======== AVAILABLE RECORDS ========

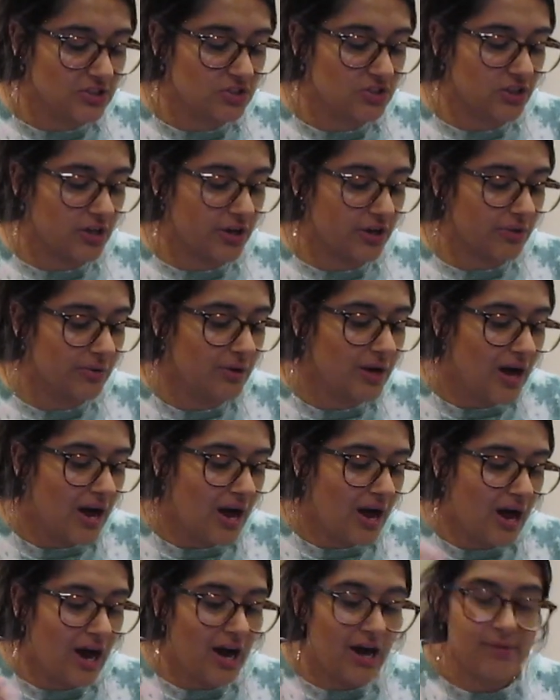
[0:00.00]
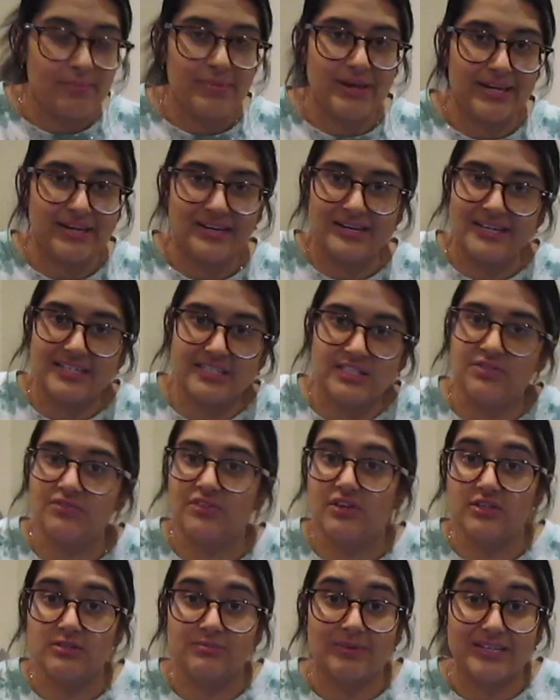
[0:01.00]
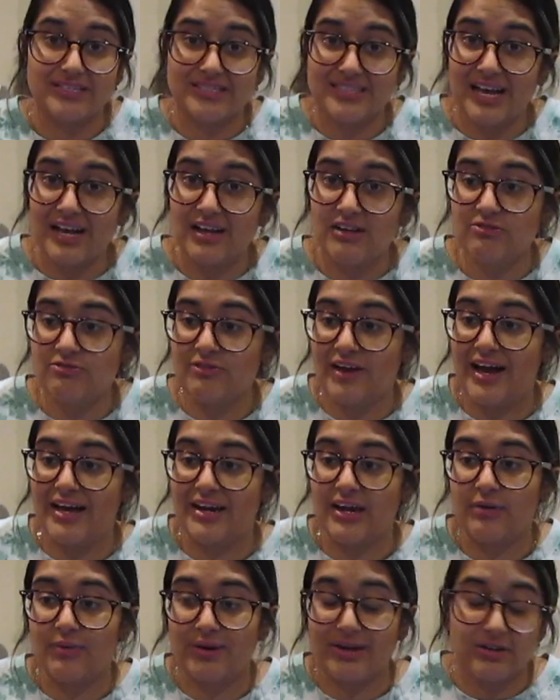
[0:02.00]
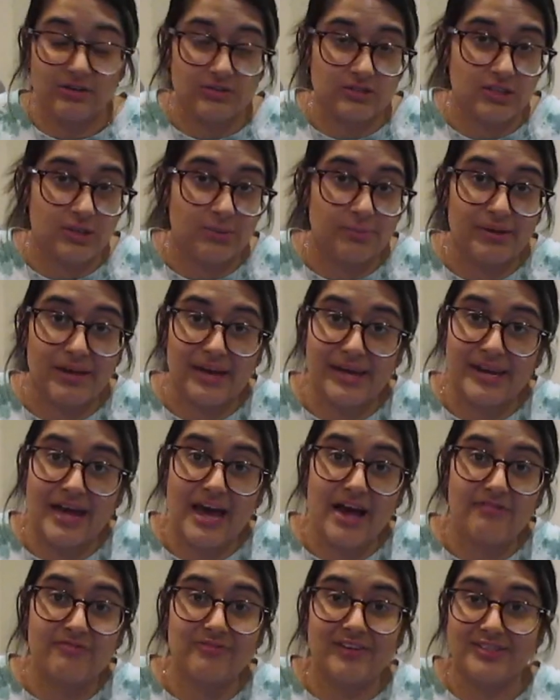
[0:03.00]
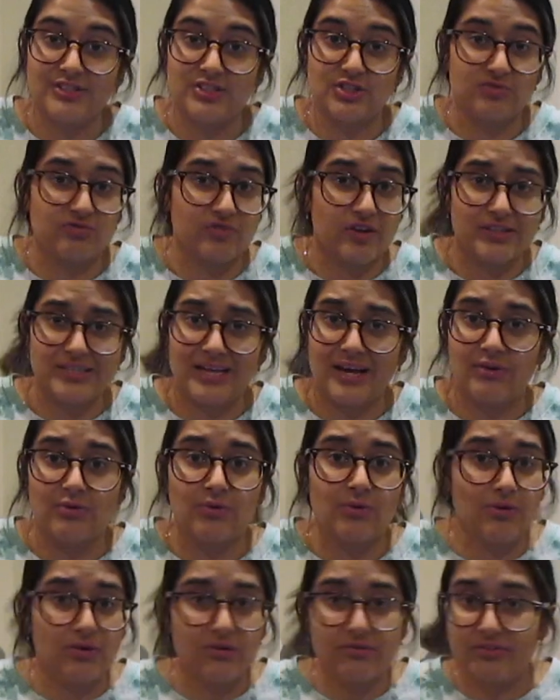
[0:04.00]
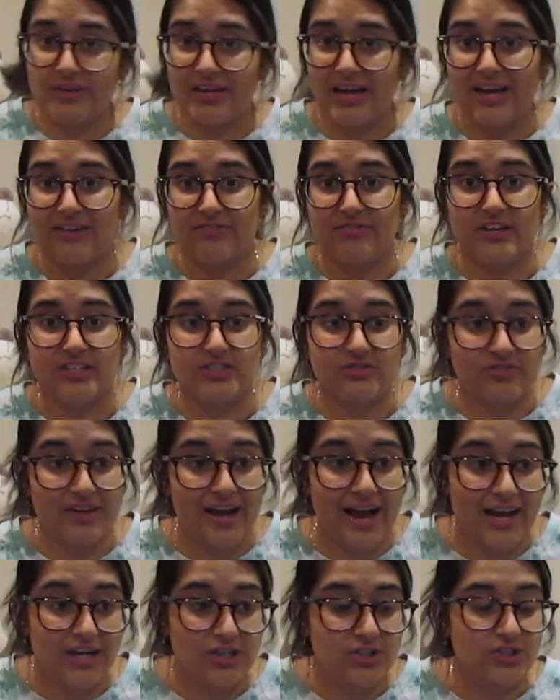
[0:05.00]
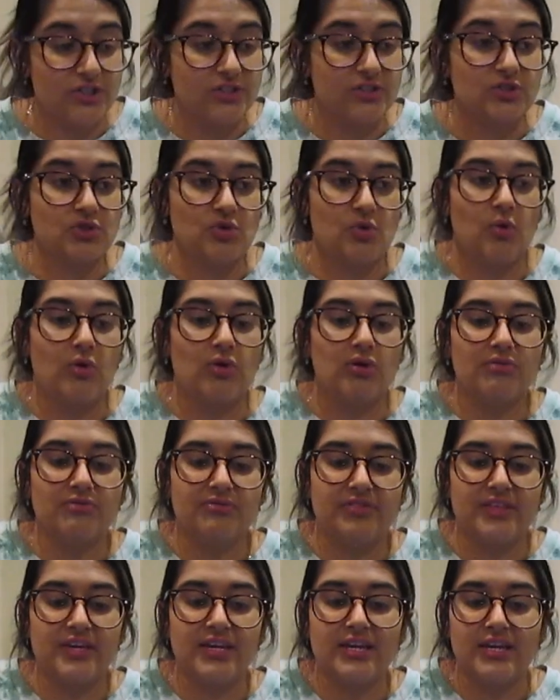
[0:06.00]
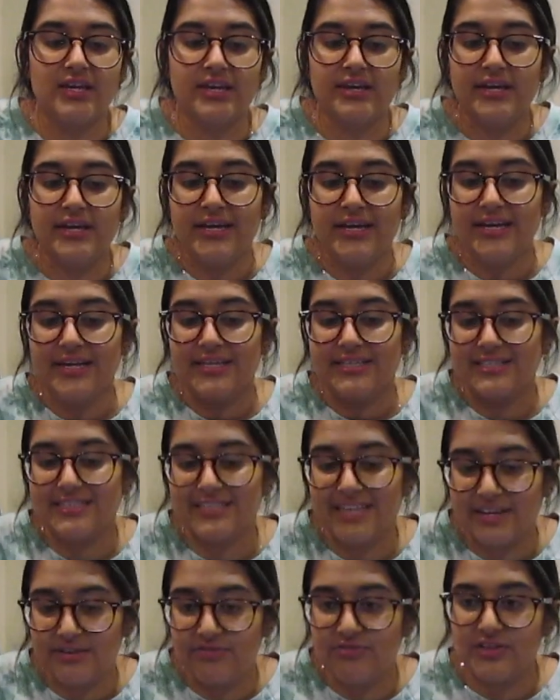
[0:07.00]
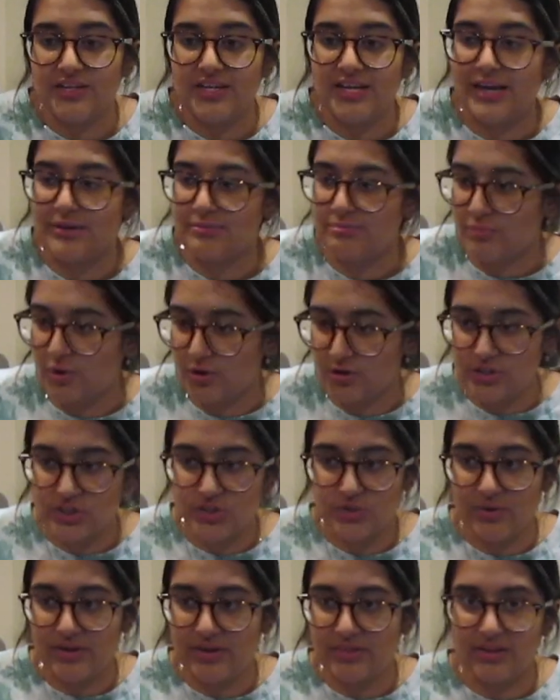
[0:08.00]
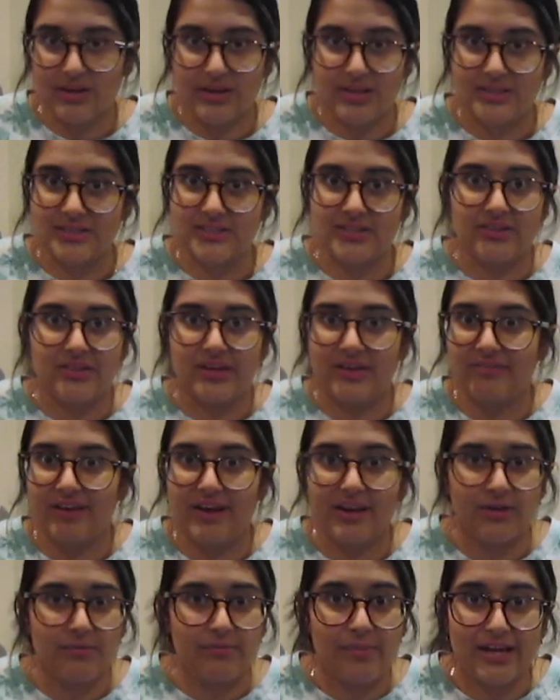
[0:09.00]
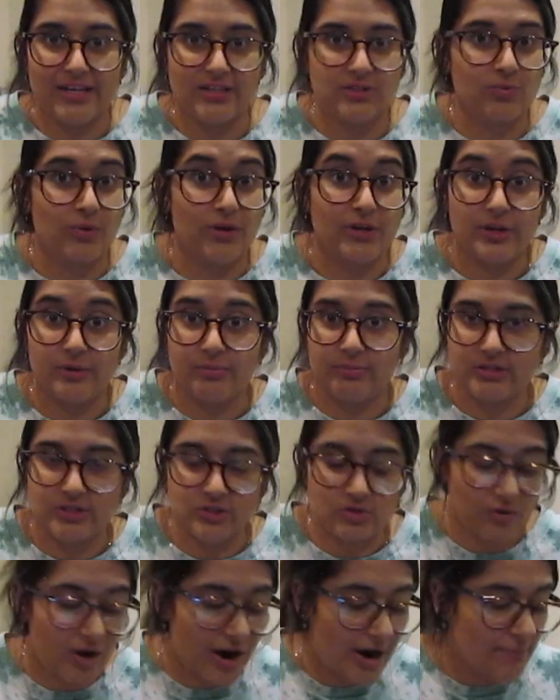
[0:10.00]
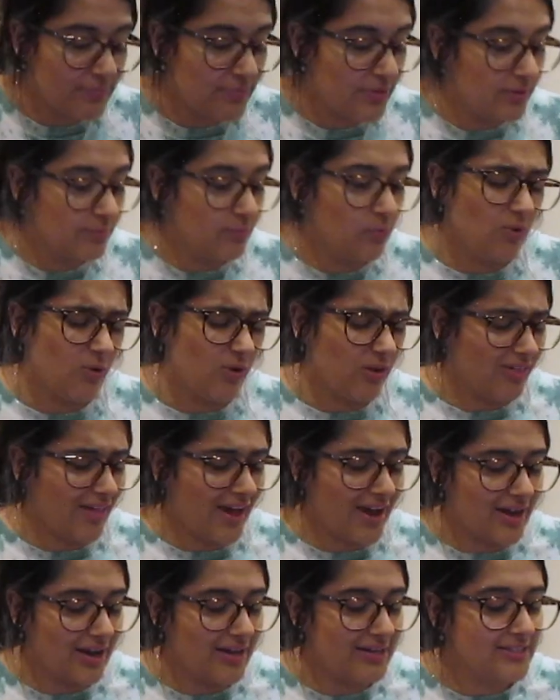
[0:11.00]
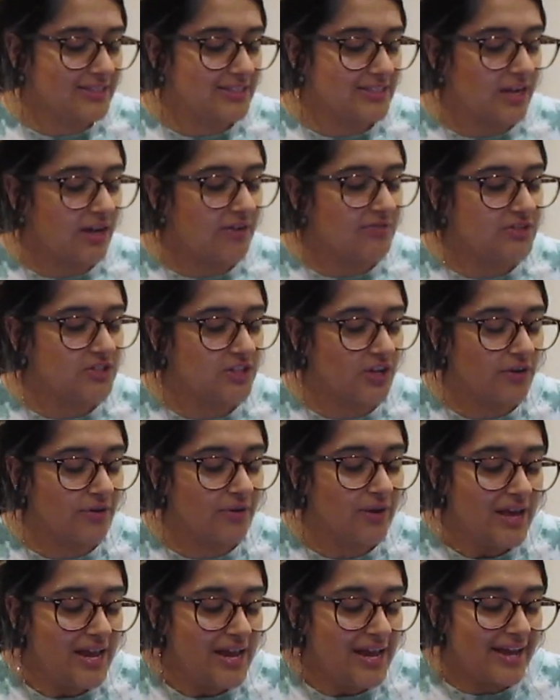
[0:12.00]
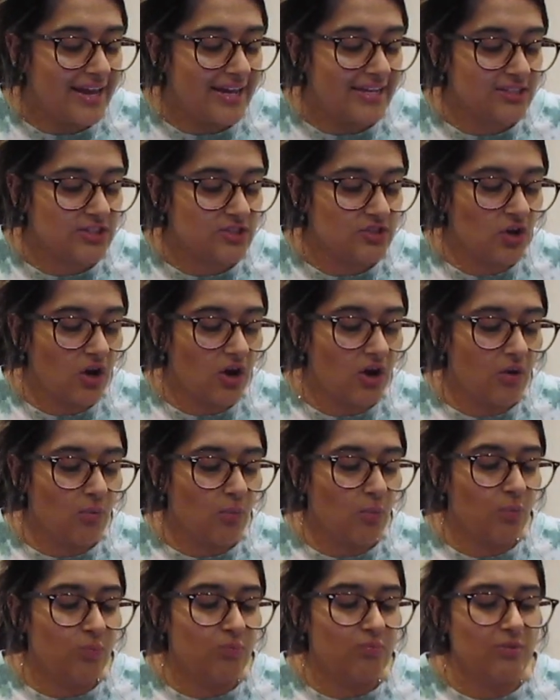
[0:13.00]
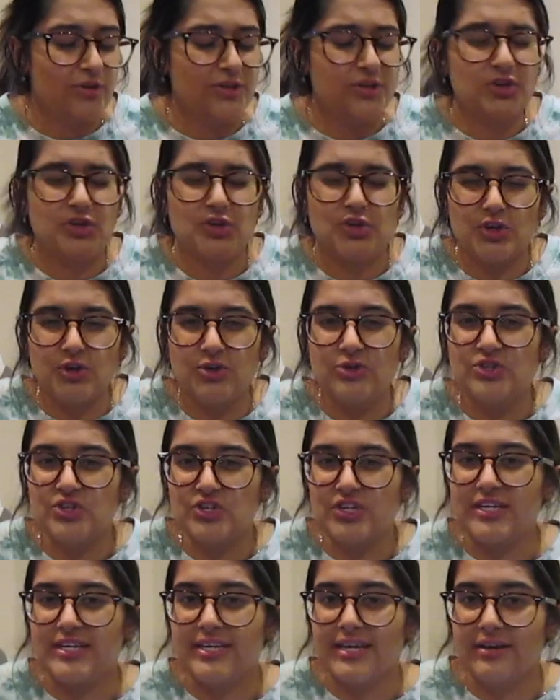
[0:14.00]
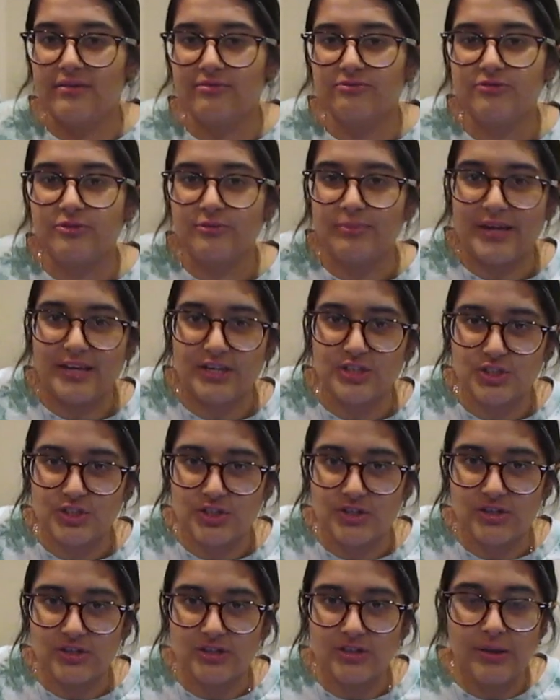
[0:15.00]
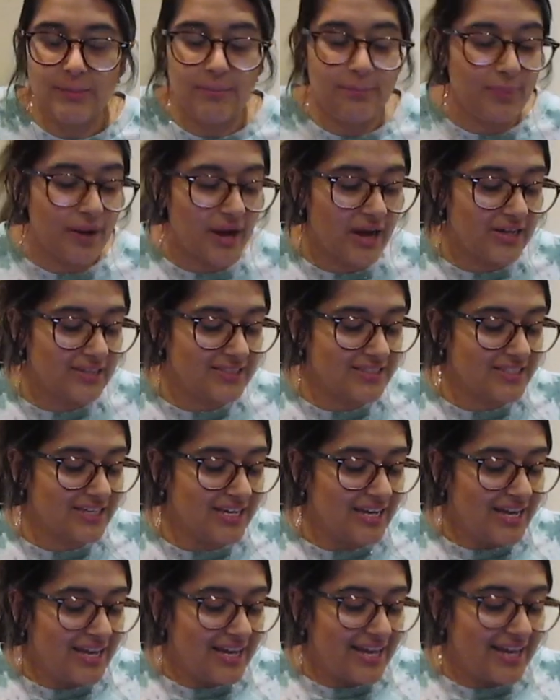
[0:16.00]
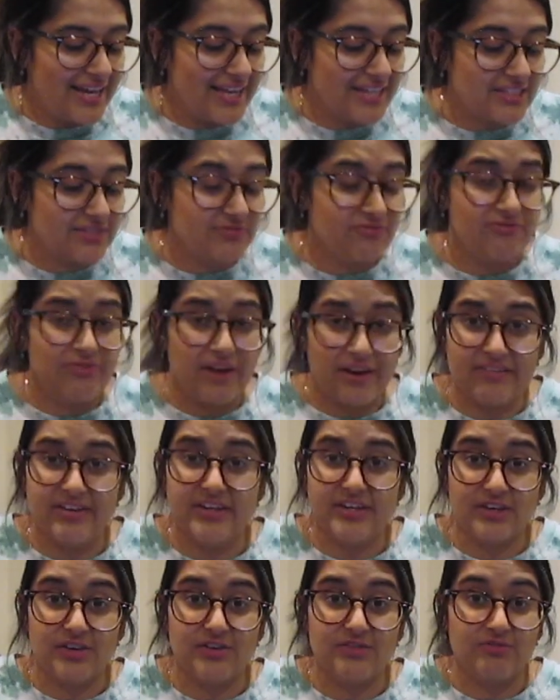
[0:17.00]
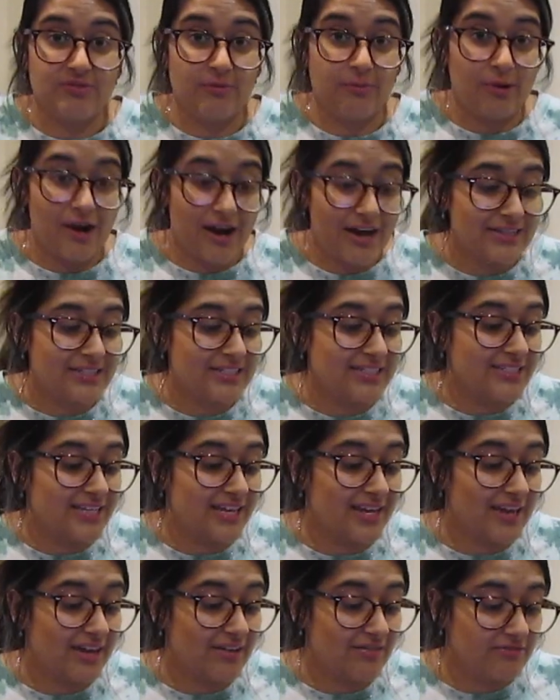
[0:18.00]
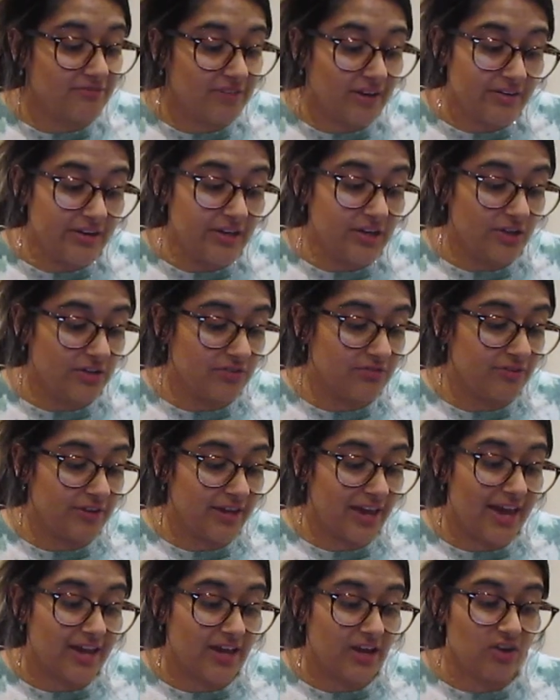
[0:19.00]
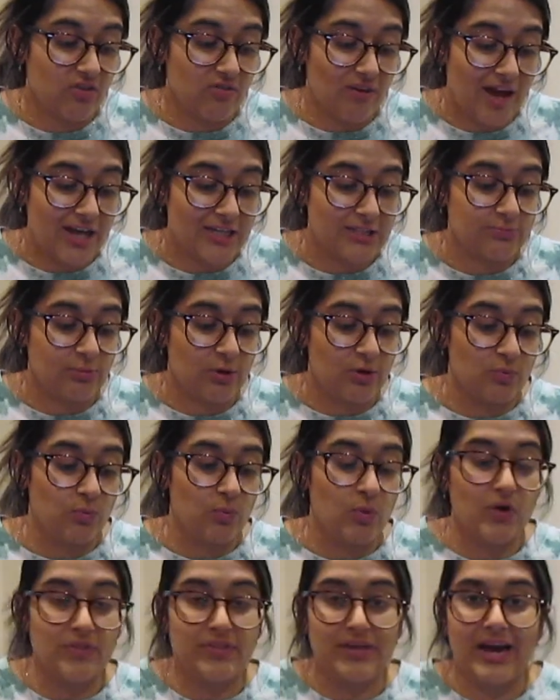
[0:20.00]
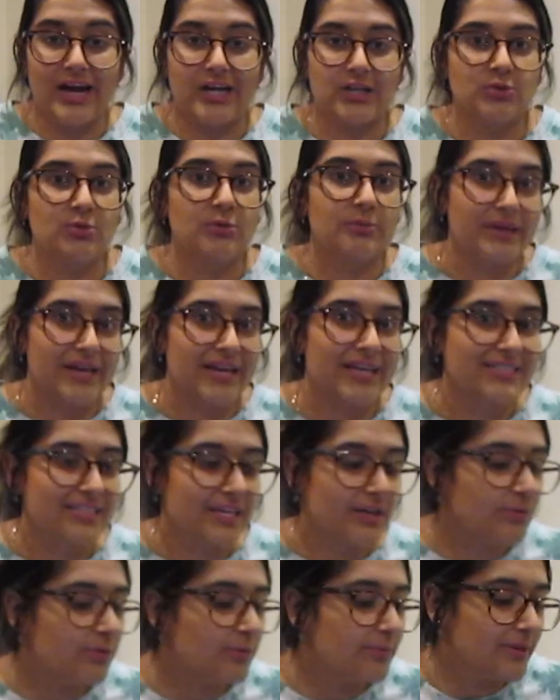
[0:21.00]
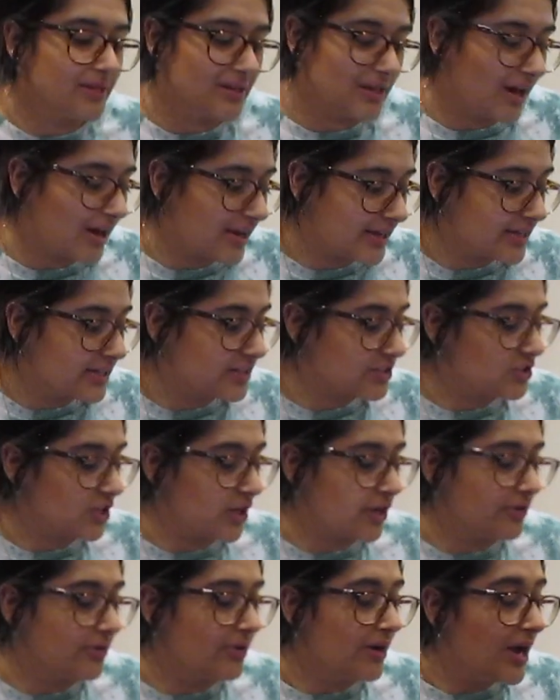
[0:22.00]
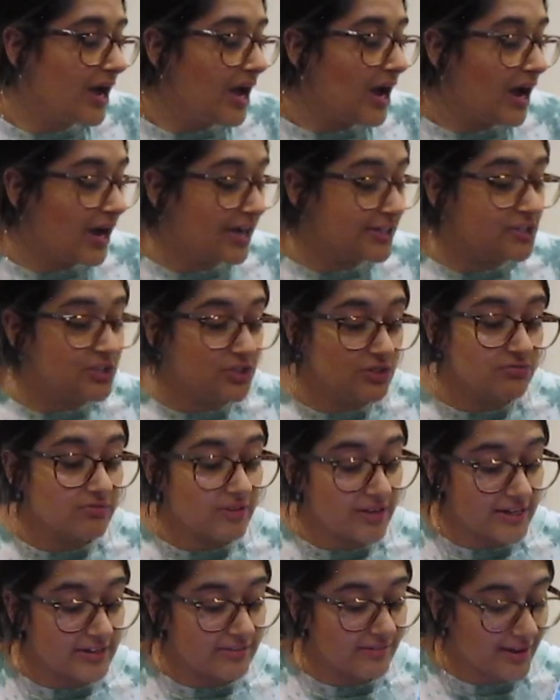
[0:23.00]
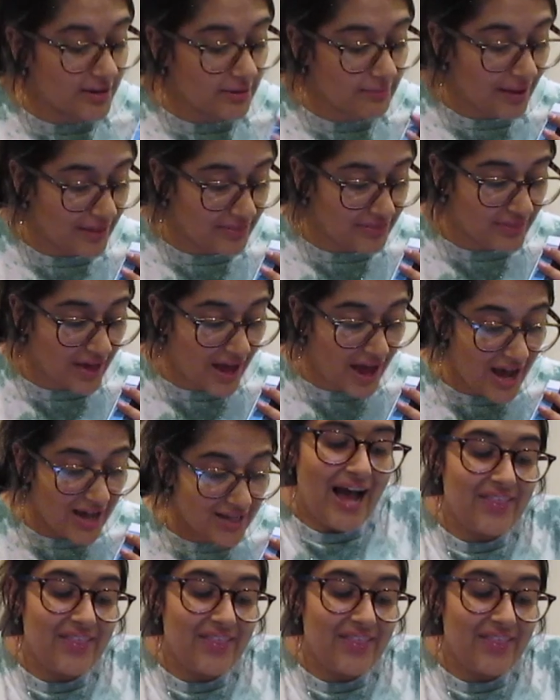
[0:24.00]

So I made a list of those myself, and I went onto the BNF and just wrote down all of the adverse reactions, all of the safety and monitoring things that they recommend when you prescribe them, all of that kind of stuff. So it's not hugely informational, but it's very good for practicing and very good for getting a grasp on what the actual PSA will be like. So I do really recommend that.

========

## EXERCISE INSTRUCTIONS
Copy out all the data exactly, skipping the pictures.

## RESPONSE FOR THIS EXERCISE
[0:00.00]
[0:01.00]
[0:02.00]
[0:03.00]
[0:04.00]
[0:05.00]
[0:06.00]
[0:07.00]
[0:08.00]
[0:09.00]
[0:10.00]
[0:11.00]
[0:12.00]
[0:13.00]
[0:14.00]
[0:15.00]
[0:16.00]
[0:17.00]
[0:18.00]
[0:19.00]
[0:20.00]
[0:21.00]
[0:22.00]
[0:23.00]
[0:24.00]

So I made a list of those myself, and I went onto the BNF and just wrote down all of the adverse reactions, all of the safety and monitoring things that they recommend when you prescribe them, all of that kind of stuff. So it's not hugely informational, but it's very good for practicing and very good for getting a grasp on what the actual PSA will be like. So I do really recommend that.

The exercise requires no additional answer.